Strona głowna » Gmina Dębica » Moja praca to gra zespołowa

Moja praca to gra zespołowa

Mają koło trzydziestki, a już osiągnęli sukces. Pełnią ważne stanowiska: są menedżerami, samorządowcami, kreatorami życia społecznego i kulturalnego. Łączy ich zapał do pracy, ogromna ambicja i chęć zmieniania na lepsze środowiska w którym żyją. Powiat dębicki ma wielu Młodych Wilków, których sylwetki będziemy prezentować na łamach Wiadomości Dębickich. Dzisiaj Marek Mikrut, zastępca wójta gminy Dębica.

Jest skromnym człowiekiem, który twierdzi, że wszystko co w życiu osiągnął to efekt pracy zespołowej.
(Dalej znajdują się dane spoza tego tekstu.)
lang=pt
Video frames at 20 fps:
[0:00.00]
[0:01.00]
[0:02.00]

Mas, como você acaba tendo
Podkreśla też, że najważniejszym sukcesem jest to, że trafił do dobrego zespołu. W Urzędzie Gminy przeszedł przez wszystkie szczeble kariery zawodowej. Lubiany, systematyczny, fachowy – tak mówią o nim współpracownicy.

Jest absolwentem AGH, dziesięć lat temu skończył wydział geologii, geofizyki i ochrony środowiska o specjalności geoinformatyka. Po obronie pracy dostał się na staż absolwencki w dębickim Urzędzie Gminy. Po półrocznym stażu został referentem, później kolejno podinspektorem i inspektorem. – Tak powoli poznawałem całą strukturę urzędu – opowiada Marek Mikrut.
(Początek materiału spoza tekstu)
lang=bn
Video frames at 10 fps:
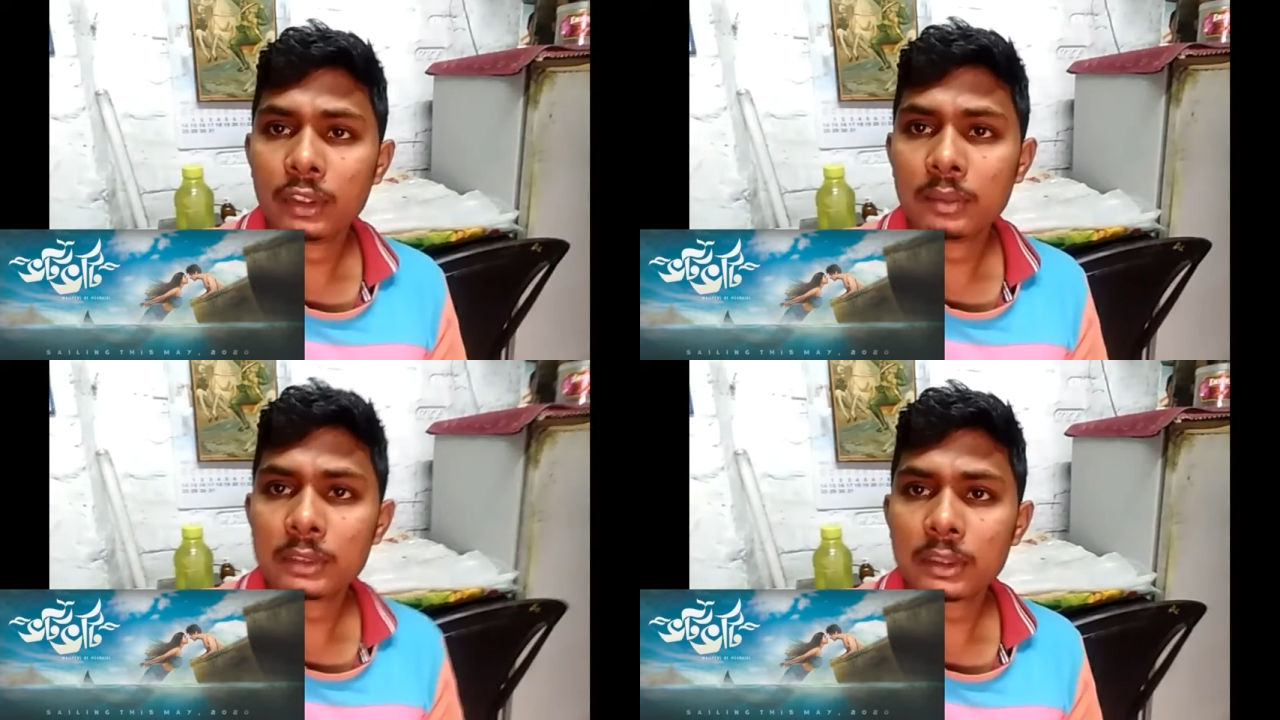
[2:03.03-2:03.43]

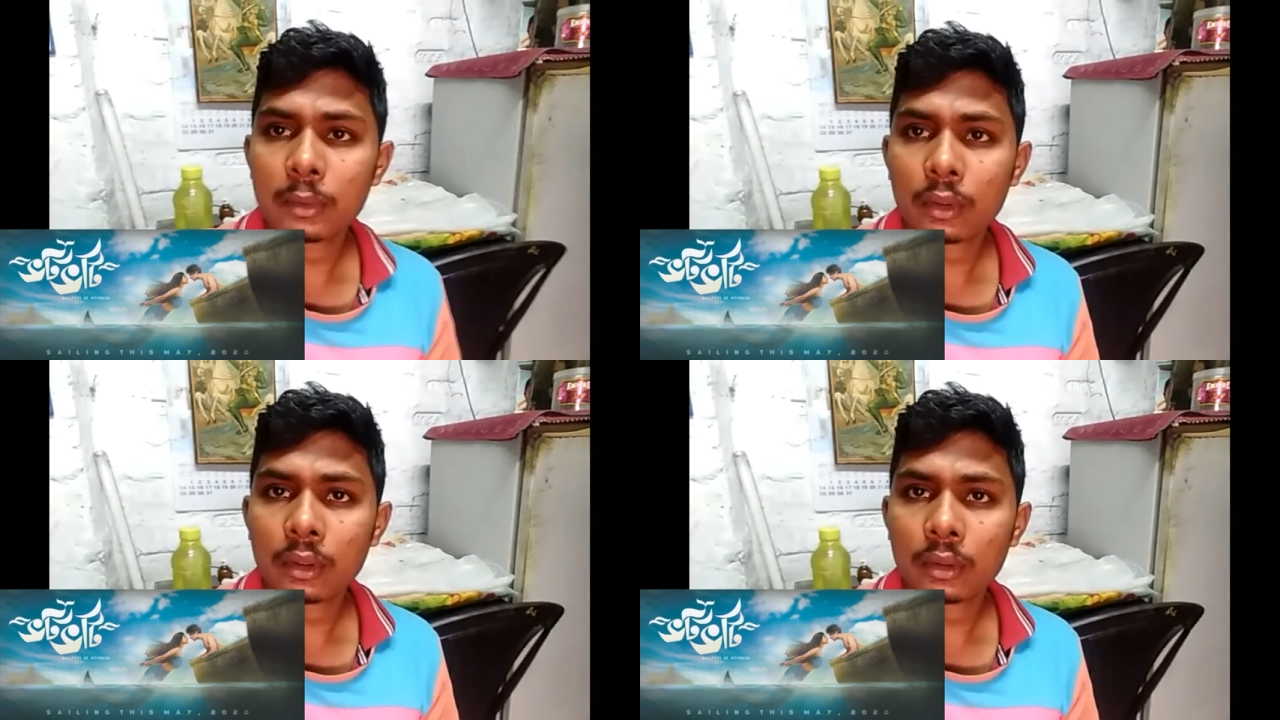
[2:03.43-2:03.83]
ফিল্মস
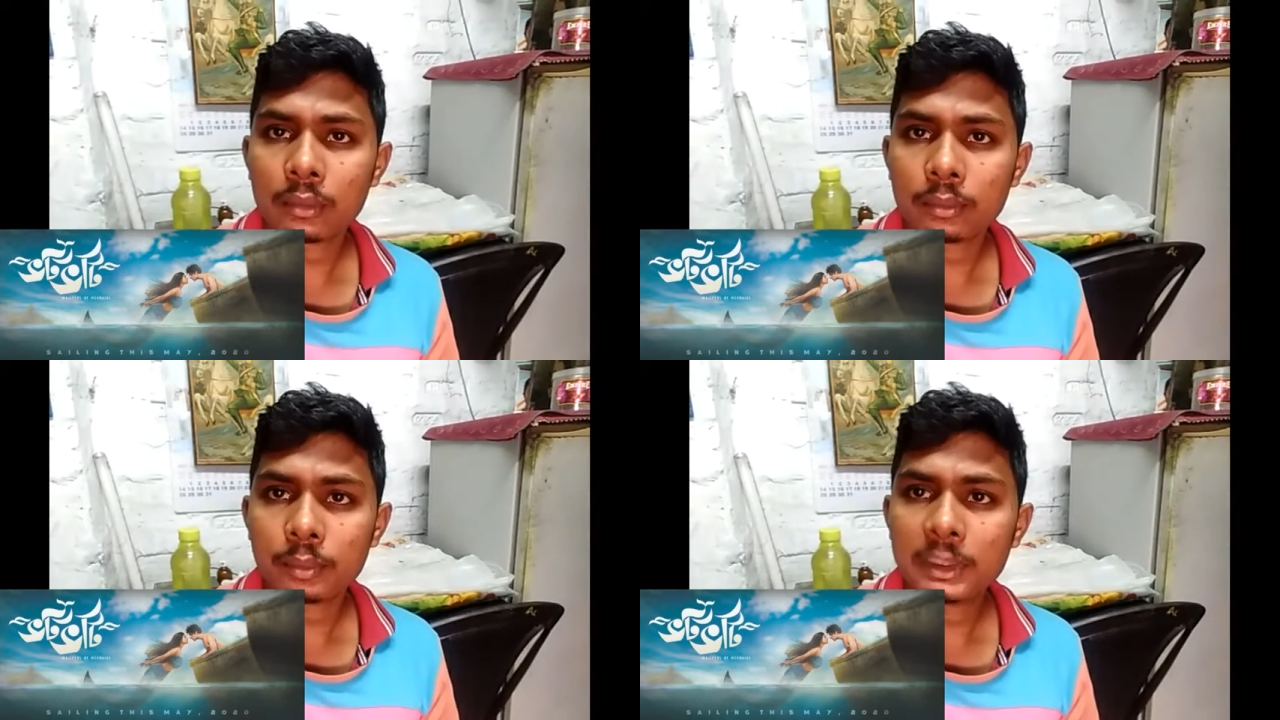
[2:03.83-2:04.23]
এবং
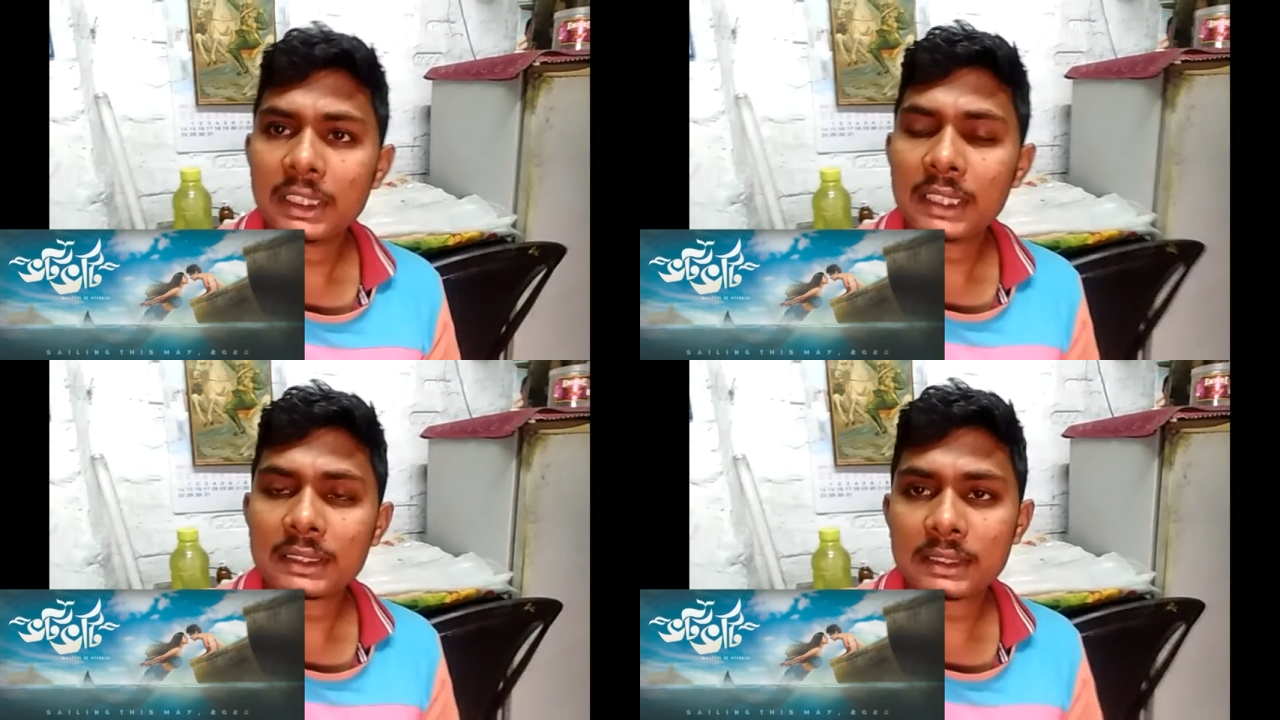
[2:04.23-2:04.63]

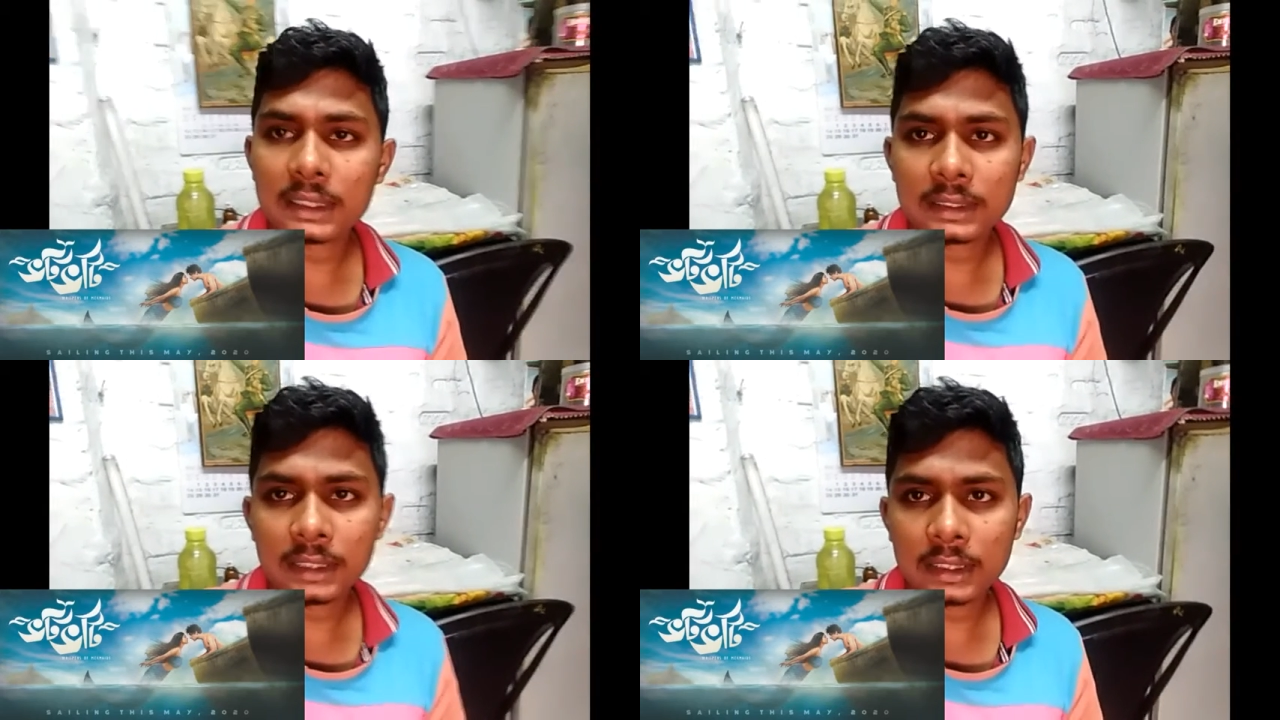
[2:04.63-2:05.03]
পিএসএস
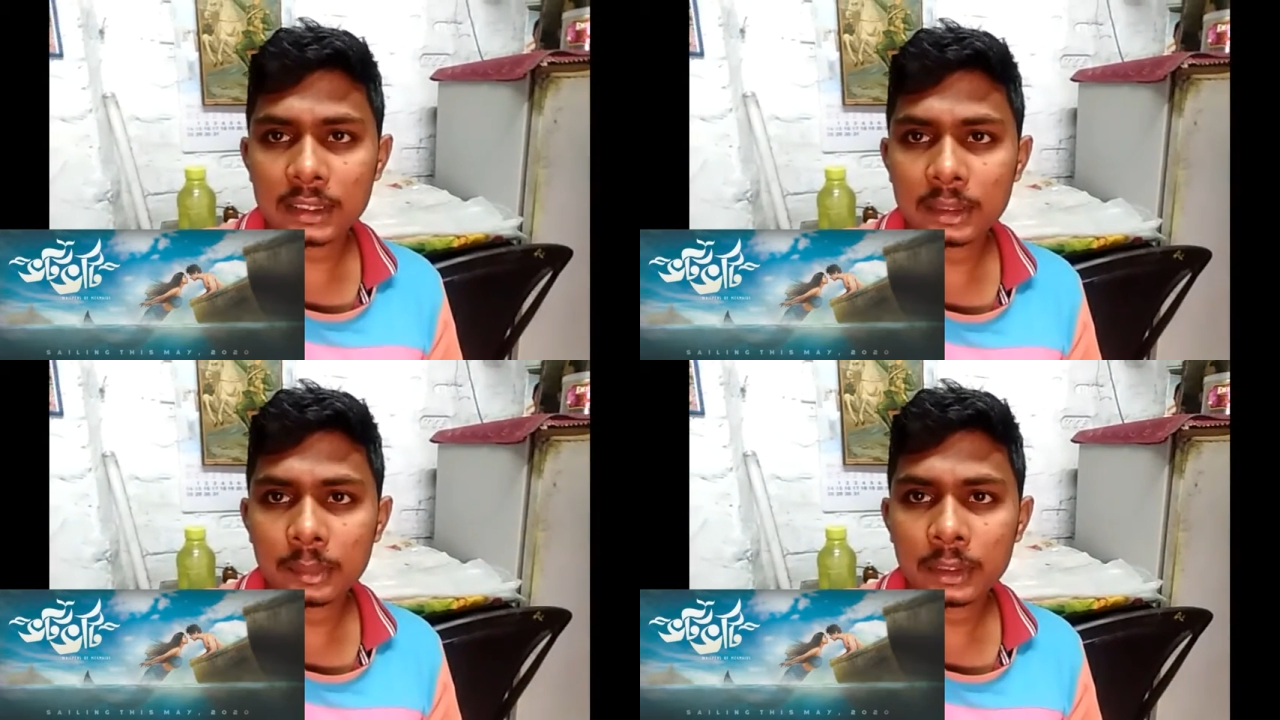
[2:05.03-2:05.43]

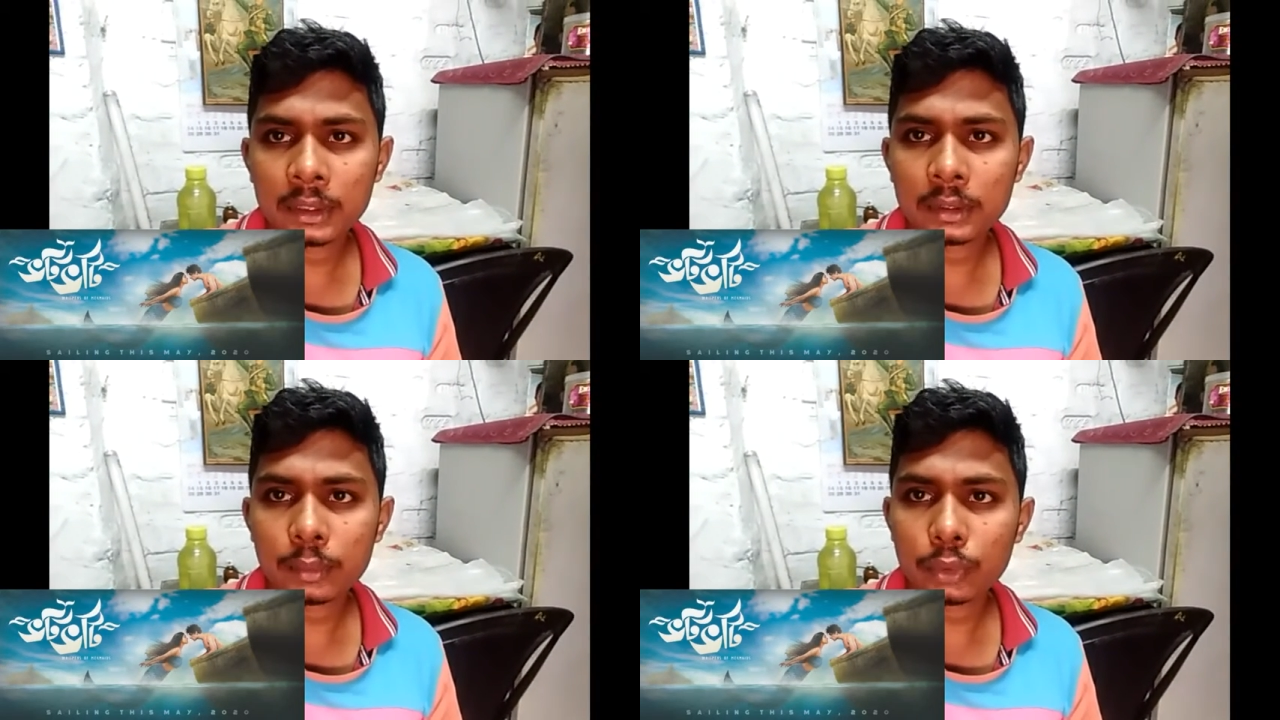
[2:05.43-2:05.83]

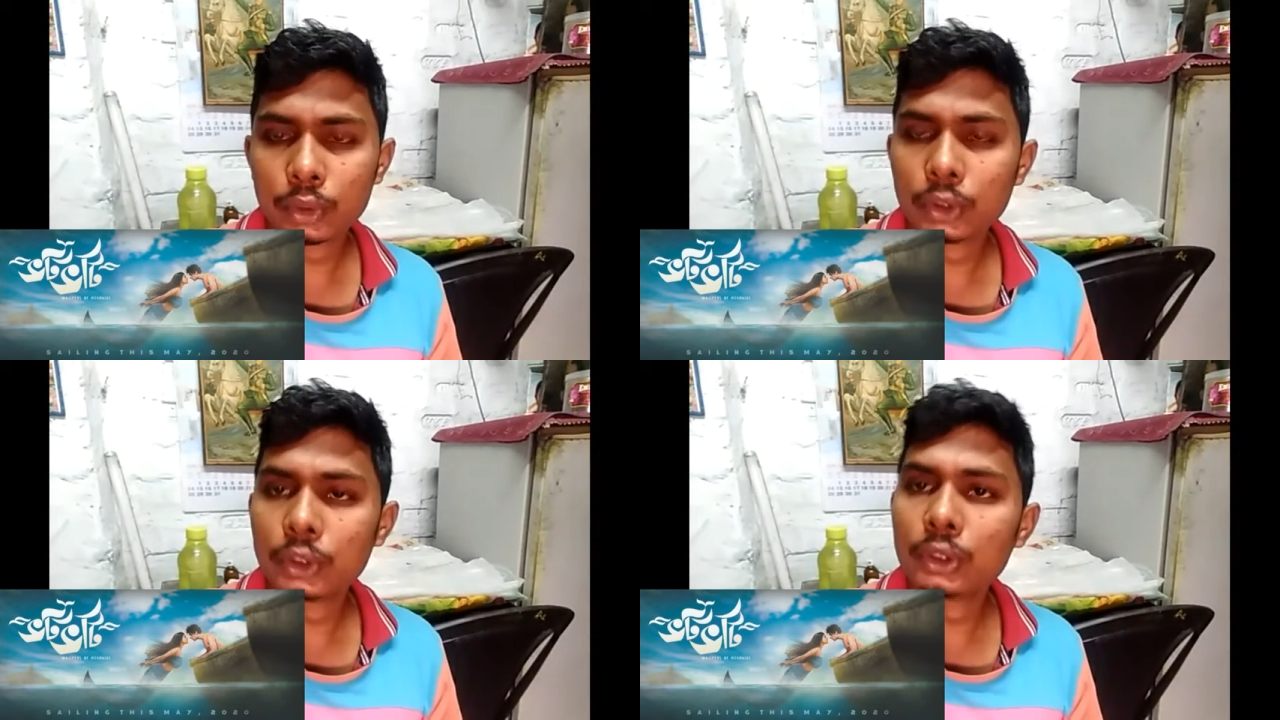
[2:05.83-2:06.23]
এন্টারটেনমেন্ট
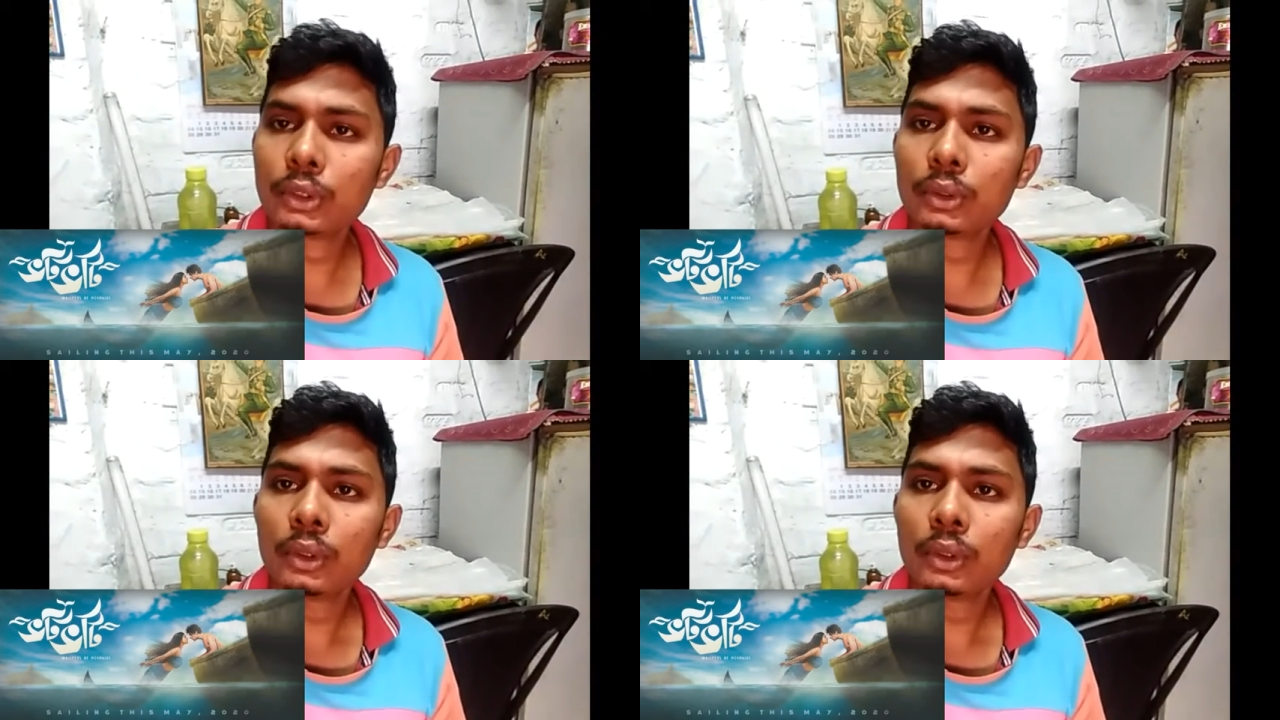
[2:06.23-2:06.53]
প্রযোজিত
Na początku pracował w dziale gospodarki przestrzennej i budownictwa. Kiedy pięć lat temu powstał w urzędzie referat ochrony środowiska i rolnictwa, wójt zaproponował mu objęcie stanowiska kierownika. Miał wtedy 30 lat. – Odnalazłem się w tej roli dość szybko, bo była to gra zespołowa i każdy miał tam swoje jasno określone zadania – wspomina dzisiejszy wice wójt. – Moja rola nie była zbyt duża, po prostu każdy robił to co umie najlepiej, w czym dobrze się czuje i dlatego wszystko działało tak jak trzeba. Tak jest i dziś, kiedy jestem zastępca wójta – zmienił się tylko zespół, teraz jest większy. Ale tak samo trzeba w nim szukać mocnych stron każdego pracownika.

Mocne strony swoich pracowników poznaje dużo z nimi rozmawiając i słuchając wszystkiego co mają do zaproponowania. Docenia entuzjazm i energię młodszych i chętnie korzysta z doświadczenia starszych od siebie.

Zastępcą wójta został w marcu bieżącego roku. Ma za sobą już kilka miesięcy piastowania tego stanowiska i wciąż wymaga od siebie coraz więcej. – Wymagam wiele od swoich współpracowników, ale przede wszystkim wymagam od siebie tego, by wszystko to co się robi, było robione jak najlepiej się potrafi.

Nie jest jednak drobiazgowy i wymaganie jak najlepszej pracy nie polega na tym, by wytykać tylko czyjeś błędy. Dlatego w swoim środowisku jest lubiany. I szanowany. Choćby za to, że potrafi zmotywować do pracy nawet zwykłą rozmową. – Wcale nie muszą to być pieniądze. Bo to nie ja decyduję o wysokości zarobków, ale zwykłe słowo dziękuję może bardzo dużo zdziałać – przekonuje Marek Mikrut.

Zapytany o pasję najchętniej znów opowiada o pracy, bo jak przyznaje praca w samorządzie bardzo go cieszy. – To wszystko co robimy jest takie namacalne – podkreśla. – Widać każdą inwestycję, zmieniające się tereny, gospodarczy rozwój, każdego zadowolonego petenta, któremu możemy pomóc.

Prywatnie wice wójt gminy Dębica to człowiek bardzo rodzinny. Każdą wolą chwilę poza pracą poświęca swojej żonie i dwójce dzieci. Razem poróżują, najchętniej po kraju, doceniając walory naszego polskiego krajobrazu. – Mamy wspaniałe miejsca historyczne, piękne góry, rozwiniętą turystykę – wylicza Marek Mikrut. – Kiedy tylko się udaje robimy sobie jakiś rodzinny wypadzik.

I choć swoją żonę poznał w pracy, stara się służbowych problemów nie przynosić do domu. Czy się udaje? Na ogół tak. Choć czasem problemy, które przynoszą ludzie odwiedzający gabinet wice wójta są tak ogromne, że potrafią przygnieść go nawet w domowym azylu. Wtedy może liczyć na wsparcie i zrozumienie żony.